Social media has only compounded the issue - giving increased inter-connectivity and involvement with the web through vBulletin posts, community profiles, blog comments, user signatures and profiles, bookmarks, likes, shares... ad infinitum.
Search engines attempt to apply hierarchical mapping to the internet by employing complex algorithms assigned to find reason within complex and dynamic web environments. The collective efforts of its algorithm attempts to assign finite meaning to otherwise infinite patterns - failing miserably in the process.
Earlier this year - Google's Panda/Farmer Update (as well as Panda 2.2) marked with it the departure of two elements that have had historical success at gaming search engine algorithms:
If Panda really did decimate the consequential effects of link structures, we would assume that it had to assign finite properties to these systems. As mentioned above - quite an impossible task.
So then.. why did so many properties that spooled their ranking power from raw link structures suddenly drop in ranking space?
Quite conversely - new elements were introduced into the algorithm that were tasked not with defining what a deceitful link structure was, but rather - what a deceitful link structure wasn't.
This emergence of new signals gave a consequential boost to documents that were characterized as having high amounts of brand equity/trust and showing domain-related legitimacy (historical data, physical server locations, rackspace profiles, age, etc) - and a resulting drop in those documents that didn't.

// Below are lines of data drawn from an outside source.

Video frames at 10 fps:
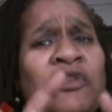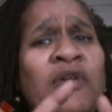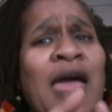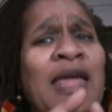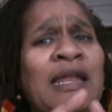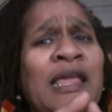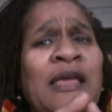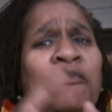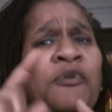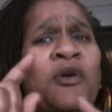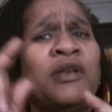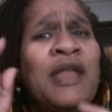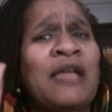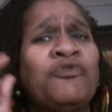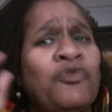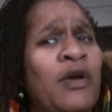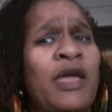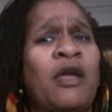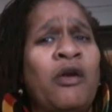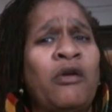you got to keep your natural
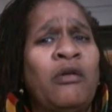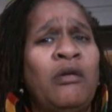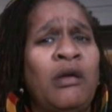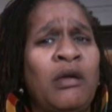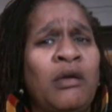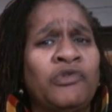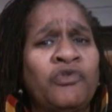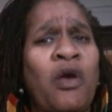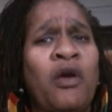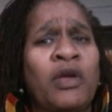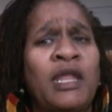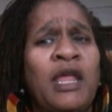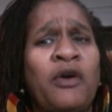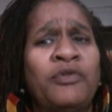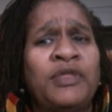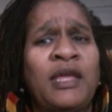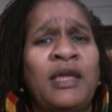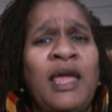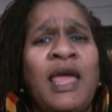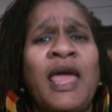hair strong and
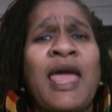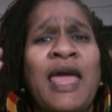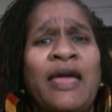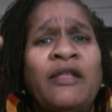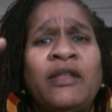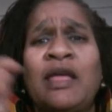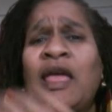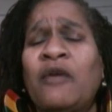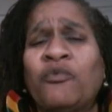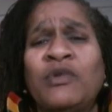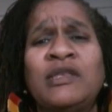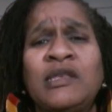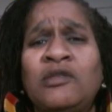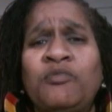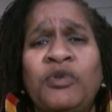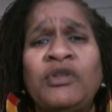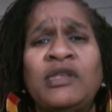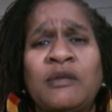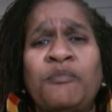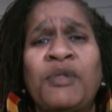healthy, and Reese's Beauty
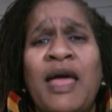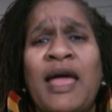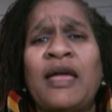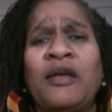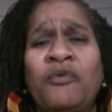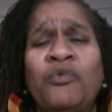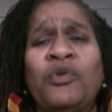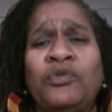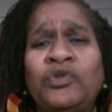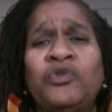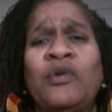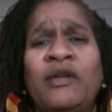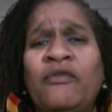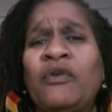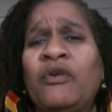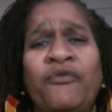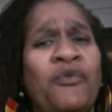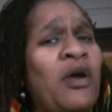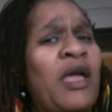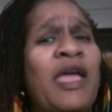Supply will do it
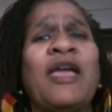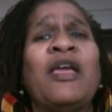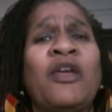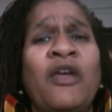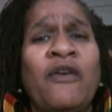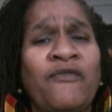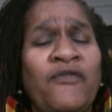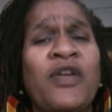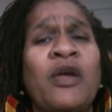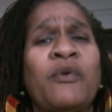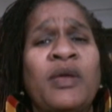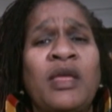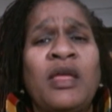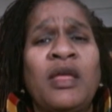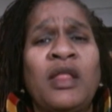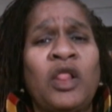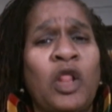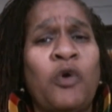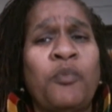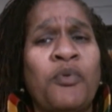for a very
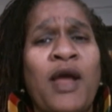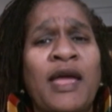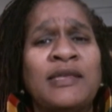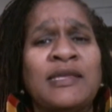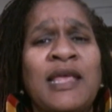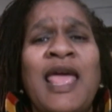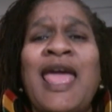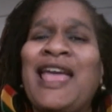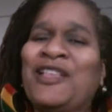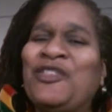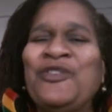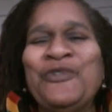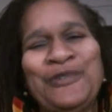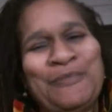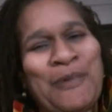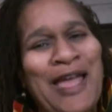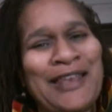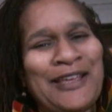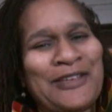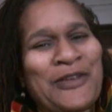low price. And use
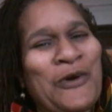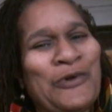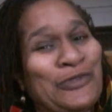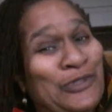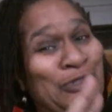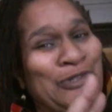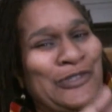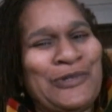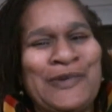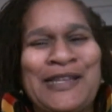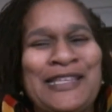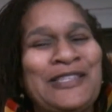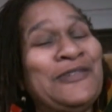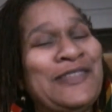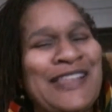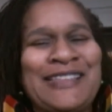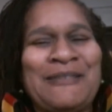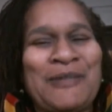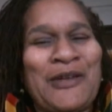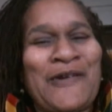product code JEWELL22. Let
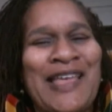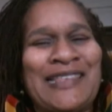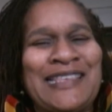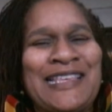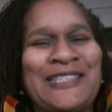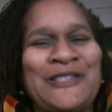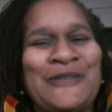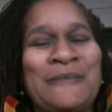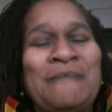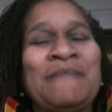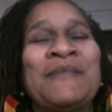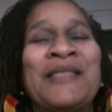them know I sent you.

It's not so much about what Panda did, but what it didn't do.
Using an aggregate index from popular Adwords categories for Q1-Q4 2010 (obtained easily from any semi-shady web service selling 'PPC Top Click Bid Lists') combined with the inclusion of a cronjob to a simple PHP script requesting SERPs data on our index (thanks, Pradeep) - we are able to draw some meaningful insights into the collective behavior of this data.
A sample of just over 25,000 Search Engine Results pages (The top ~10% of query spaces for 9 industrial categories including Electronics, Education, and Information Technology) exhibits a strong correlation for signals that support brand recognition and equity - scaled 1/1000th (for this design - the reach and frequency of exact-match appearances across the web were collected for 2 months using a scripted Methabot running at a 'polite' speed)
This same sample shows almost no correlation - scaled 1/1000th - to linking behaviors exemplified by raw links, the number and nature of the linking root domains, the linearity of backlink profiles (ranging from naturally logarithmic to exponentially viral/pushed), nor to the frequency of repeated anchor tags that are present in amateur link schemes.
Any 1 of these 4 characteristics could give rise (with sometimes reasonable certainty) to a legitimate or illegitimate backlink profile - and yet - it appears to be almost entirely ignored by the post-Panda Google algorithm.
Mike Martinez recently stated that both PageRank and it's predacessor Backrub are (and have always been) nothing more than fables lacking any real-world utility.
Given the nature of unpredictability and the conclusions drawn from a post-Panda environment, I'm somewhat inclined to agree with him.